Frottole. Mentre Letta cinguettava la Borsa subiva una nuova perdita perché i mercati, guarda un pò, non solo non credono alla ripresa, ma prevedono un aggravarsi della crisi, a partire dai paesi più deboli e da più tempo massacrati dall'austerità, Grecia e Portogallo in testa.
Se continuano le politiche di austerità la situazione economico sociale del paese, per dirlo con un ministro del governo Letta, toccherà il punto di non ritorno.
Quindi non si venga adire che questa è l'unica ricetta possibile. Questa è la sola chiaramente sbagliata.
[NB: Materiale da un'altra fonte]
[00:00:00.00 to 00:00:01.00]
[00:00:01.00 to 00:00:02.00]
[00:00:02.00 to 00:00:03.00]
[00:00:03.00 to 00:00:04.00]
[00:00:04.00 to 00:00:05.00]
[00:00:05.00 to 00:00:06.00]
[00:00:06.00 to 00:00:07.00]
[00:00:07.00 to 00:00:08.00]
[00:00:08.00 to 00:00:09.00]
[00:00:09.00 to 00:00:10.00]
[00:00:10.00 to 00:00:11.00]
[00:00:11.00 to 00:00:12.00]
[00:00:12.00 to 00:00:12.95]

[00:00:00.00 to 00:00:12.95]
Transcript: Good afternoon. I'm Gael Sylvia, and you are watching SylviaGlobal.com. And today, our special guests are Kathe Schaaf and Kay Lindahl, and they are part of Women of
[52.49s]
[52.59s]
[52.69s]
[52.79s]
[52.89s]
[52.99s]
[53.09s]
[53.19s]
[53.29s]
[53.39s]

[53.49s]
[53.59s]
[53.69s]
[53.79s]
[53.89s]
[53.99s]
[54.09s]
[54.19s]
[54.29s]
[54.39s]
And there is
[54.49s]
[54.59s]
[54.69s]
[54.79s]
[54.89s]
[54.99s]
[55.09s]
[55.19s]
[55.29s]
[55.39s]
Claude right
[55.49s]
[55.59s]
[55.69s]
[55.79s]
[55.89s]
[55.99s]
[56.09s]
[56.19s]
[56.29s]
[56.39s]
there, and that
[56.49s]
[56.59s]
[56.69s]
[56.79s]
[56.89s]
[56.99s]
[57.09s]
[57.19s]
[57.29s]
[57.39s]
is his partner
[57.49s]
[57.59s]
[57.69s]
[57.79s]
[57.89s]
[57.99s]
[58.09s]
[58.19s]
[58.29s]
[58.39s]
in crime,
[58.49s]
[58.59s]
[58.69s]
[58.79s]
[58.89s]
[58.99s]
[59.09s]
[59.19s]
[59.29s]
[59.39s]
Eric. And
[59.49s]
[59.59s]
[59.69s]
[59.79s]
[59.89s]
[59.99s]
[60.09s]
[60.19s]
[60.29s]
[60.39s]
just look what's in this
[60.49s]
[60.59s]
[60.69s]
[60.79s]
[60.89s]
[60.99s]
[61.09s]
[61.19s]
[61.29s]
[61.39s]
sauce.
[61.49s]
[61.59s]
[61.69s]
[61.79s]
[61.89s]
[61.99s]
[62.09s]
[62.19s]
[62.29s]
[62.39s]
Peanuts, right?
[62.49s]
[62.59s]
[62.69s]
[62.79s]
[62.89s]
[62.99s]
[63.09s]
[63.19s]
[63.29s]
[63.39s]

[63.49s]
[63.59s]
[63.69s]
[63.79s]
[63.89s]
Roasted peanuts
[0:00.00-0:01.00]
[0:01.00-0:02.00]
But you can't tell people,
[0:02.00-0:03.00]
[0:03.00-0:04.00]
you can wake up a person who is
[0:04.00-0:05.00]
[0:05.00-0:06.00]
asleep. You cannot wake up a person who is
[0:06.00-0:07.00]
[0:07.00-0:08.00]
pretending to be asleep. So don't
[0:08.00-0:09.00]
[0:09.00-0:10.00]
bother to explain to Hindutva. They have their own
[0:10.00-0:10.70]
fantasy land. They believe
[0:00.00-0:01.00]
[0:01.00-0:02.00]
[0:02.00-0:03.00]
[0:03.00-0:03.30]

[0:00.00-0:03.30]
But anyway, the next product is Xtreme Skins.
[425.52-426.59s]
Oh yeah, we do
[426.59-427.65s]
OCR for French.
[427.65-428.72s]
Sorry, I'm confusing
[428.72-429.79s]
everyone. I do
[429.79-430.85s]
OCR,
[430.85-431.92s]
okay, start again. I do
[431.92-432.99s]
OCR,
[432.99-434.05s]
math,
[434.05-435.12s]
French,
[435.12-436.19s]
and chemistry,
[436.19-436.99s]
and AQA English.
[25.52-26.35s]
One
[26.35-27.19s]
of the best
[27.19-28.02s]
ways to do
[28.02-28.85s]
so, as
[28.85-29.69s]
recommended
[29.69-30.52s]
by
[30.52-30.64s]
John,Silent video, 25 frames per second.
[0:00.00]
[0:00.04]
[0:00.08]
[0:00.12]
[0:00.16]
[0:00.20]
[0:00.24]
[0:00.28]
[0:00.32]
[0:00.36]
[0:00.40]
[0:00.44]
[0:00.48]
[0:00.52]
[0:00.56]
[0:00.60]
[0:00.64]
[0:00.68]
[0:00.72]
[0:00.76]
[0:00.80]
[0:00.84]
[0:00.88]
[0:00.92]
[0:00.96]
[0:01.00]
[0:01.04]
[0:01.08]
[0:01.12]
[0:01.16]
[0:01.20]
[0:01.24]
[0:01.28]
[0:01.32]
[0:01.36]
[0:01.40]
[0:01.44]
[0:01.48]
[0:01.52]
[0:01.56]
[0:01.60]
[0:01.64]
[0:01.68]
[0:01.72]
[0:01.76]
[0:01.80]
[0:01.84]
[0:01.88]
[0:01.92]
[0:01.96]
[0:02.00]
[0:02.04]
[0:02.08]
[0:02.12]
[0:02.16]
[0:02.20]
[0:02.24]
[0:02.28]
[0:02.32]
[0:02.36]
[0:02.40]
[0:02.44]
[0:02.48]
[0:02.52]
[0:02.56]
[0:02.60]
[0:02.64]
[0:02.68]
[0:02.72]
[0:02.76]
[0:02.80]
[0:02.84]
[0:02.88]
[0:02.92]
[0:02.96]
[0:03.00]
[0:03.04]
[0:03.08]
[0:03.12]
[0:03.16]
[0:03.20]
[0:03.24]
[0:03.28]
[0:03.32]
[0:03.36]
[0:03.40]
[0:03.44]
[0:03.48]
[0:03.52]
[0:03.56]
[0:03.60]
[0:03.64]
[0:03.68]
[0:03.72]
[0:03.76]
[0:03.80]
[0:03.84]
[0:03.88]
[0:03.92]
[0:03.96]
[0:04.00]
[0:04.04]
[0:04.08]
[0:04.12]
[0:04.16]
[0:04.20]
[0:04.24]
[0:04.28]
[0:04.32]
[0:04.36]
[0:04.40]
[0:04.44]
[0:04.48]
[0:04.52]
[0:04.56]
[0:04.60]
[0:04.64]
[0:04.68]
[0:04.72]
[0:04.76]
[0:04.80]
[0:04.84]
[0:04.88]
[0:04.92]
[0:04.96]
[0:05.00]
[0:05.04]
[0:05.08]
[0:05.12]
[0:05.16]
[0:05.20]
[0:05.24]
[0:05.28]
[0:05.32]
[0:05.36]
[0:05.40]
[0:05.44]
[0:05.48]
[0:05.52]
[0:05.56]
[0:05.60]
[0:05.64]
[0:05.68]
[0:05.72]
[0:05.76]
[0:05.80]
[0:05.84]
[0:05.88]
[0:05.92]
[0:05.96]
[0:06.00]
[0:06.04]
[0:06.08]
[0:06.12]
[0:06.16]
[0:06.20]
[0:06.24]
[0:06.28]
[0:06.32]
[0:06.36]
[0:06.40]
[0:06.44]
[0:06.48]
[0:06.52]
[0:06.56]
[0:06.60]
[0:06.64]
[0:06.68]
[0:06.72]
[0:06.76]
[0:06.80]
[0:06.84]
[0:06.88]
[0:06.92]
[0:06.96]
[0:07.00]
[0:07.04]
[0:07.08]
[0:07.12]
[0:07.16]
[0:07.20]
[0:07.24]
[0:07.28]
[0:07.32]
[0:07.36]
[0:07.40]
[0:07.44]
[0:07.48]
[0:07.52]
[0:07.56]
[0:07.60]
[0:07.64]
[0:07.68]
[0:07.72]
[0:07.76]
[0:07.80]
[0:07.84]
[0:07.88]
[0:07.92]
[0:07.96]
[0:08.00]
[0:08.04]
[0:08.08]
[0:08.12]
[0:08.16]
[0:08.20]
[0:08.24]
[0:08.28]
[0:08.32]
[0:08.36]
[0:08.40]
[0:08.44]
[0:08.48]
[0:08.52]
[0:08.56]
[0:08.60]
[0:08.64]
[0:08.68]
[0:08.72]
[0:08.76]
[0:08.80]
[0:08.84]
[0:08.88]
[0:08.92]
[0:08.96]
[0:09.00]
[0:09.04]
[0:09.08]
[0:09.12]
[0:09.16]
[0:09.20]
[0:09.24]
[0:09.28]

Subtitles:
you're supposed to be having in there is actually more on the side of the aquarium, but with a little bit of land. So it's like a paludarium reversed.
Quando una malattia si aggrava la prima cosa da fare è sottrarre il malato all'ambiente nocivo e alle cure sbagliate. E invece questa è la sola cosa che non fanno i governanti italiani ed europei, che continuano imperterriti ad amministrare le politiche di austerità, nonostante facciano male in Europa e stiano contagiando negativamente tutto il mondo.
A questo punto i governanti responsabili di questo disastro andrebbero cacciati, come toccherebbe ad un medico manifestamente e colpevolmente incompetente. E andrebbero chiesti loro i danni.